This week is the ALTA’s Machine Learning for Digital ELT Summer School here in Crete, and ELTjam will be blogging (hopefully each day) from the event.

Things kicked off last night with a drinks reception at the Santa Maria beach resort just outside Chania, and then today, the conference began! I think I speak for all of us here when I say that Day 1 was an intense and at times almost overwhelming insight into the fields of Natural Language Processing (NLP), Machine Learning (ML), automated assessment and error correction in English language. I hope this post effectively summarises some of the key points and that this will be helpful for those of us here on the island as well as those with an interest in this technology who weren’t able to be here.

As a disclaimer I must point out that the info here is my understanding of the content from today’s sessions and may contain some inaccuracies (that I will edit if brought to my attention) or omissions. As a request I would ask that anyone add clarification, corrections or additional info into the comments below.

(You can read the summaries of the other days here: Day 2, Day 3, Day 4, Day 5)

Machine Learning for Natural Language Processing

The day started with Andreas Vlachos of the University of Sheffield, who discussed two key elements of natural language processing and machine learning: Classification and Language Modelling. With both, the basic concept is the use of existing data sets to help an algorithm acquire knowledge which it is then able to use to make inferences about new data that is presented to it.

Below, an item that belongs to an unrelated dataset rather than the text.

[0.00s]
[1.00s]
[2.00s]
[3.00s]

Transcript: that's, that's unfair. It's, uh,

Andreas showing us how the learning happens!

Text Classification

The important thing is the features you judge a text by and the amount of data you have to train the model

Text classification can be used to assign a text a category (e.g spam/not spam, positive/negative). A big part of this classification is sentiment analysis; understanding what is meant by a combination of words and sentences, what the intention or aim is. Take the example of film reviews. By feeding a model a number of reviews that are known to be generally positive or generally negative the model can build up an understanding of what to expect from different types of review. Then, when shown a new review, it is able to analyse it and make a judgement about what the author felt about the film. This falls into the category of machine learning as the algorithm is learning what constitutes a good and bad review and then applying that knowledge to make inferences about data it has never seen before.

An important algorithm used to build up this understanding is the perceptron. In simplified terms (the only I’m capable of) this algorithm assigns a ‘weight’, either positive or negative, to a certain feature of the text. Sticking with the film review example, it might see a higher instance of the word ‘amazing’ in a positive review and assign it a positive weighting, and a higher instance of ‘terrible’ in the negative reviews and associate that word with poor reviews. Then when analysing a new review, it would see an instance of ‘amazing’ as being an indication of a positive review.

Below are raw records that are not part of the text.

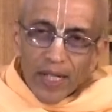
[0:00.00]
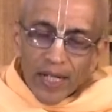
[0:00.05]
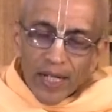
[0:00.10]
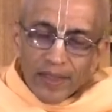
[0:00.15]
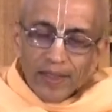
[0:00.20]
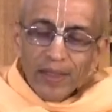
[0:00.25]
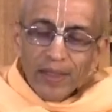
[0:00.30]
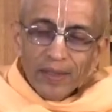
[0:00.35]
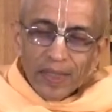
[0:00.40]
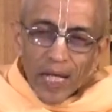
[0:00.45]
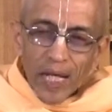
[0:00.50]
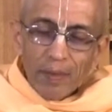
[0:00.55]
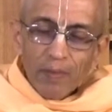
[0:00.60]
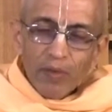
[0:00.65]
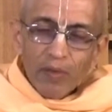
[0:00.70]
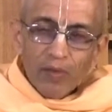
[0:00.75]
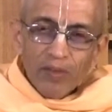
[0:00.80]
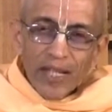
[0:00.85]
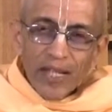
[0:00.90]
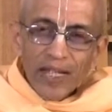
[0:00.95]
at the time
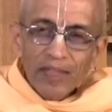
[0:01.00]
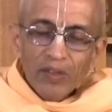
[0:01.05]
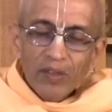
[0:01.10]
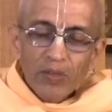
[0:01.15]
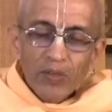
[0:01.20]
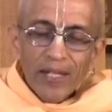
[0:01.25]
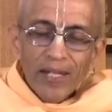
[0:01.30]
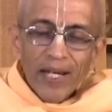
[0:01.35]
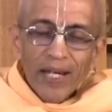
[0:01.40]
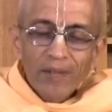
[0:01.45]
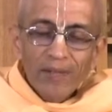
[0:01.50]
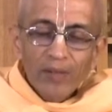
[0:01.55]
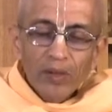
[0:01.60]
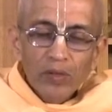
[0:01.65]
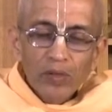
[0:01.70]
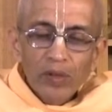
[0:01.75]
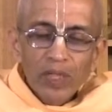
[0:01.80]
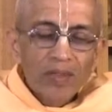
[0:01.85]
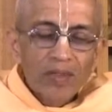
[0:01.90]
of death we have to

The important thing here is what ‘features’ are used when training the model. Are we looking at the frequency of individual words, or combinations of words, or both? Do we look at capitalisation and punctuation or not? Do we place more importance on the words in the first or last sentence, or is location of a feature within a text of no importance? For example, if we look only at individual words to train a model, the algorithm would see the sentence “It was amazing just how bad this film was” and would (wrongly) see the word ‘amazing’ as an indication of a positive review. In order to mitigate against this, combinations of words would need to be used to analyse the reviews more effectively.

The other factor in determining the effectiveness of a model is just how much data is available to train it. How many examples can the algorithm learn from? Does it have to make judgements based on being fed 10 film review, or 100, 1000, a million?

The features chosen plus the quantity of data used to train the model will be what defines the quality of the processing that the classification model is able to achieve.

You can view Andreas’s slides here (without the interactivity from the session)

Language Modelling

Another common question for ML is ‘Is this sentence acceptable / likely / good enough English?’. To get an answer to this, language modelling is used. By using and analysing corpora of data we can build up an understanding of how probable certain language or combinations of language are. New language is then compared to this model and we are able to tell how likely it is that the new language is ‘correct’ or ‘acceptable’ in a certain context.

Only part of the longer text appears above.